Tom and Lena, our Sherringford roommates, were dating. And no, Watson was not still angry at Tom, even though the little charmless frog had spied on him throughout last semester in exchange for cash. Tom had believed—erroneously—that his girlfriend, the daughter of an oil tycoon, would dump him if he didn’t have the means to impress her with presents and trips and the like.
Things Lena Gupta was impressed by, in my experience with her: high-fashion jackets covered in snaps, spikes, and other metal hardware; unstudied eccentricity; things that exploded; boys who were willing to hold her bag. Things Lena had zero interest in: other people’s financial backgrounds. Lena was the kind of girl that let me draw her blood for an experiment without asking a single question. Lena never asked very many questions at all. This quality, among others, made her an excellent friend.
When, outside the Moriartys’ warehouse, I sent both her and my brother messages saying I might need medical assistance, Milo didn’t immediately respond. Lena did. She wrote back “ok!” and a number of those smiling faces with hearts for eyes. As Watson was being pummeled, I took the few seconds needed to send her our location before I joined into the fray myself.

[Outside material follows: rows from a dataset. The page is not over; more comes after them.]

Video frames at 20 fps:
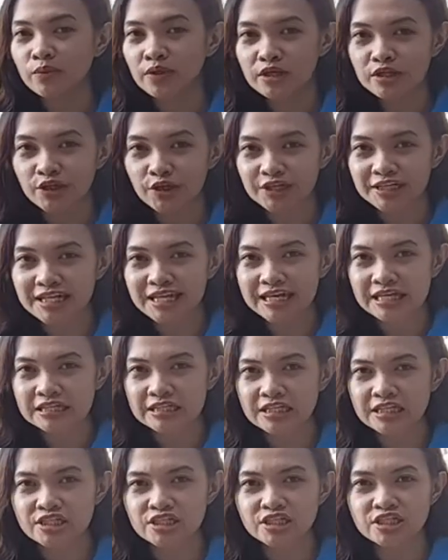when we learn
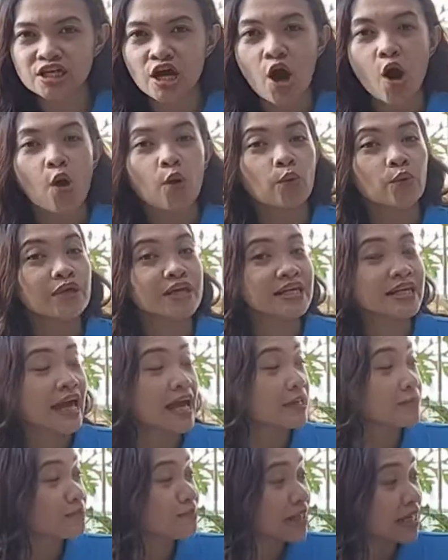English, we
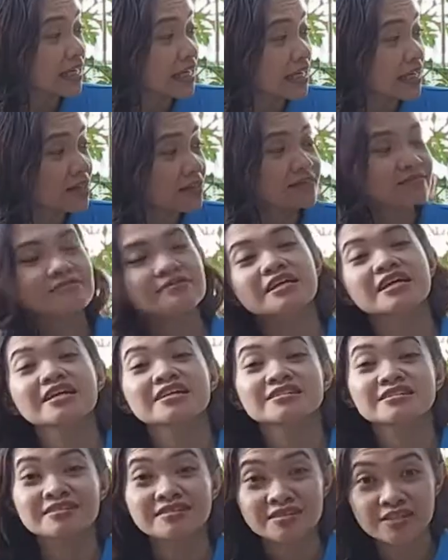can be
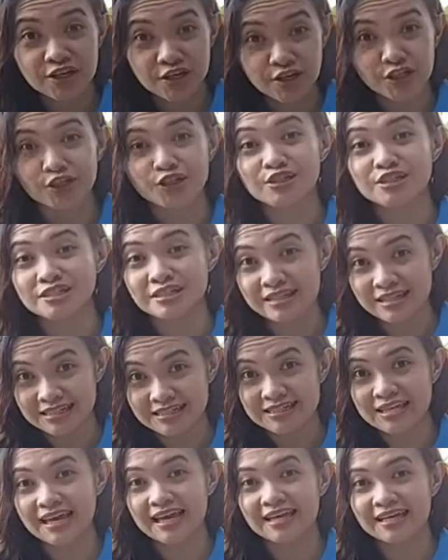
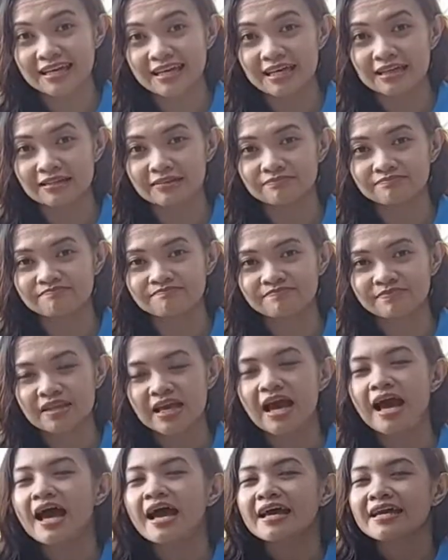seriously taken.
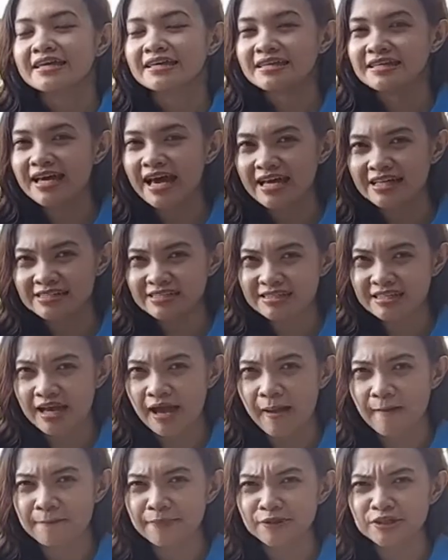Yes,
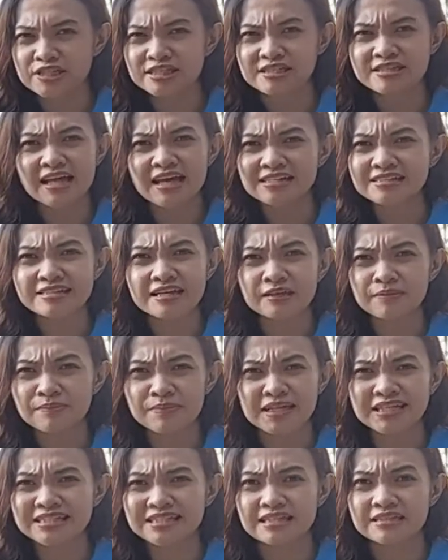campers, let's
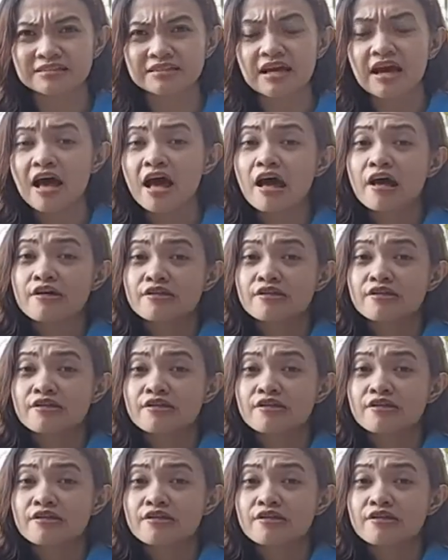admit it,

Lena arrived with a medevac helicopter, two nurses, a pilot, and a bug-eyed Tom with headphones on. Around her shoulders was a faux fur stole. It was beautiful. I was very happy to see her.
“We should live together again next year,” I told her as we helped Watson into the cabin. August climbed in next to the pilot.
“Totally,” she yelled back over the noise. “Do you think we could get a room in Carter Hall? They have private bathrooms!”
Watson was laid out on a stretcher, and though he was clearly conscious, he didn’t try to speak. His jaw was swollen to the size of a grapefruit. Instead, he motioned for me to give him his phone.
Emails, he wrote, with difficulty.
“From Leander to your father? Are they on your phone?”
Yes. Read them.
I took his phone. The two nurses shooed me away. They put in IVs, shone penlights into his eyes. Tom looked over at Watson’s battered face, and then buried his own face in his hands. Empathy? Delayed guilt? I raised him a quarter of a notch in my estimation.
I directed the copter to return to Greystone. There was a helipad on the roof and doctors inside the building. I wanted to avoid police involvement as much as possible, and taking Watson to a hospital in this state would certainly raise some red flags.
They would take him down to the medical bay. August would run alongside to help them through the security checkpoints. Before they left, I told the nurses to check for internal bleeding, a reminder I’m sure they appreciated.
“You’re not coming?” August asked.
“No,” I said. “I need three cigarettes and fifty minutes in silence. I can’t have a cigarette in a hospital room, and anyway I can’t think when he looks like that.”
“It might be a comfort to him,” he said. They were loading Watson onto a gurney.
“His comfort isn’t my priority.” It was number five on the list, after all. “Give him my love, if he asks.”
August blinked at me, as though I’d said something strange. I wasn’t unused to that look from him. In our time together in Sussex, when he was still my tutor, he’d often do this—blink at me slowly, almost languidly, when I gave an unexpected answer to his questions. Some might have taken it as a sign of judgment. I took it to be fascination.
It never evolved past that place for him. Never into attraction, as it did for me. Still, he acted as though he had a claim on me. I wonder if he understood the nature of that claim. I was the instrument of his downfall. If he wanted to be near me, it was to ensure I didn’t ruin anyone else.